Okay, kids.  Given the non-stop clamor for something to deal with spam
on the server, I'd installed some software which implements the
technique described in Paul Graham's "A Plan for Spam" at

  http://www.paulgraham.com/spam.html

which has received some coverage in the past on this list.  Here are the
rules:

  . Incoming mail is broken down and the individual words are compared
    with words that appear in spam and words that occur in mail that's
    definitely not spam.  A statistical correlation of all the most
    likely and least likely indicators is made to determine whether this
    is a spam message or not.

  . If it's determined to be spam, it will be filed in a 'spam' folder
    (depending on your mail client's configuration, it may be a
    mail/spam folder).  You'll need to check that folder every now and
    then to skim through the headers to see what messages have been
    accidentally marked as spam.  This should be a fairly low percentage
    (ie, < 1%). BUT IT WILL HAPPEN! So if you never do this, be aware
    that there will be some messages that people sent you that you want
    to receive to that you're ignoring.

  . If a message is mistakenly filed as spam, delete it from that folder.
    Likewise if a spam message is NOT properly filed, manually file it
    into that folder.

  . In addition to requiring a collection of spam messages to work from,
    this technique requires some good messages for comparison.  Save
    some (many) of your good messages to a folder named 'good' in the
    same directory as the spam file.  So if your spam folder is 'spam'
    save good mail to 'good'.  If you spam folder is 'mail/spam' save
    good mail to 'mail/good'.  Additionally, if you have completely
    cleaned your inbox of spam and are prepared to commit to keeping it
    so, let me know.

    Right now David is the only person who has the good folder and the
    clean inbox (he's also the only one with a spam folder, but that
    will change shortly).  That means the examples of good mail ALL COME
    FROM DAVID'S EMAIL.  If you want to be sure that this tool works
    properly with your mail, you need to establish the good mail file or
    at the very least clean up your inbox and let me know and I'll add
    you into a list of people whose mail can be used to propagate the
    spam filter.  It would be best if you could save a few hundred or
    thousand good emails to the good file and keep them relatively
    current (to reflect the changing trends in your email).
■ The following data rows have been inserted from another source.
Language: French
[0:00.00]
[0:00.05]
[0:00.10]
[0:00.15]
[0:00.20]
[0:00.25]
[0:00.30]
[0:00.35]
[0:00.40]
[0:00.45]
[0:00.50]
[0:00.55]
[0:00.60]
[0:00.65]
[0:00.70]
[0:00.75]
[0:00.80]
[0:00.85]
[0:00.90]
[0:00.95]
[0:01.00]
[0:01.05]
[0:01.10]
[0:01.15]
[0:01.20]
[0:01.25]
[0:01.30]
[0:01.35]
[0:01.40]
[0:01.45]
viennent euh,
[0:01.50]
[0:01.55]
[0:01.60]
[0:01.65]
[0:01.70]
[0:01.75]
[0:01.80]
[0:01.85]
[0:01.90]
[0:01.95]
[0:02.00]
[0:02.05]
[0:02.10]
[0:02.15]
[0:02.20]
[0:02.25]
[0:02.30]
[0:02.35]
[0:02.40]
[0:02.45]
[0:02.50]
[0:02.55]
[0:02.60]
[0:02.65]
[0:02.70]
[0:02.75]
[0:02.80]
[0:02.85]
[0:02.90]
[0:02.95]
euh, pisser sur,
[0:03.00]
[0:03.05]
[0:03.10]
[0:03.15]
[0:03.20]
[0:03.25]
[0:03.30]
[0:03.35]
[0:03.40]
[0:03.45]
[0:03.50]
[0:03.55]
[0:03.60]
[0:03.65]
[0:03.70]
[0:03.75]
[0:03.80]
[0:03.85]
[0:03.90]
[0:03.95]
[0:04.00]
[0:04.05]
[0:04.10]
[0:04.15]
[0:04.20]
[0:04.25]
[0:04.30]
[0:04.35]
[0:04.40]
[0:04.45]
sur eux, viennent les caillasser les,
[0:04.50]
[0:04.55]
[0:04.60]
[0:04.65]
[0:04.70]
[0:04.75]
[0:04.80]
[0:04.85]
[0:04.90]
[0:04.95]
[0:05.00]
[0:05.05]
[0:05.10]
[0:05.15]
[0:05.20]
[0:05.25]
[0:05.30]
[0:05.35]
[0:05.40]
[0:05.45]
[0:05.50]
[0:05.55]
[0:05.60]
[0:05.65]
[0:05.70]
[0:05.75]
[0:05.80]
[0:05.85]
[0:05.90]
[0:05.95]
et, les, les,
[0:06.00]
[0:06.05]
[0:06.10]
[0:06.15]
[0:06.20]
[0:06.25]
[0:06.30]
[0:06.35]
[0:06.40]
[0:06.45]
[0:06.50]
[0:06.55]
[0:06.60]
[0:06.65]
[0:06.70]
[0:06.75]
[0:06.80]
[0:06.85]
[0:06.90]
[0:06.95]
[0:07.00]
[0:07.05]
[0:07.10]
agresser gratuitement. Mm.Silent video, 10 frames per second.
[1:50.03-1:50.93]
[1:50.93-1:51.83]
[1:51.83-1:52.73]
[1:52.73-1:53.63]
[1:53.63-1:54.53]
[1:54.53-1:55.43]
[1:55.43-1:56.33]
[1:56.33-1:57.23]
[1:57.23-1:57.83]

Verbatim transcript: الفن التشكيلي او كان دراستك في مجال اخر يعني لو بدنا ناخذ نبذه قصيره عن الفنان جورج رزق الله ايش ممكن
    Note that this will NOT expose your email to other people.

Caveats:

  . I don't really know how large the dictionary will grow.  Right now
    it's a little less than 1MB. Mine at home (which works from several
    thousand messages) is just over 1MB.  It's quite likely that it
    won't grow too much larger as it's really just a collection of words
    plus a statistic so it really only grows when it encounters
    previously unknown words.  The size does impact the time it takes to
    process an incoming email though as the mail filter has to load up
    the dictionary before classifying an email as spam or not.

  . This is an adaptive mechanism that works by looking at the
    composition of good email versus spam.  As such, the more specific
    the population it targets, the more accurate it can be.  That is to
    say, it works best with one person's email.  More people will tend
    to make the signal it's working with a more diffuse.  It's not
    certain how much throwing everyone into the same pool will impact
    performance.  Certainly in the most simple case, there are emails
    that I might consider spam that another person in the MIA wouldn't,
    that's a case that can never be successfully handled so long as
    we're pooled together.  Hopefully the benefits of aggregation will
    be worth the occassional fuzziness.

Questions? Let me know.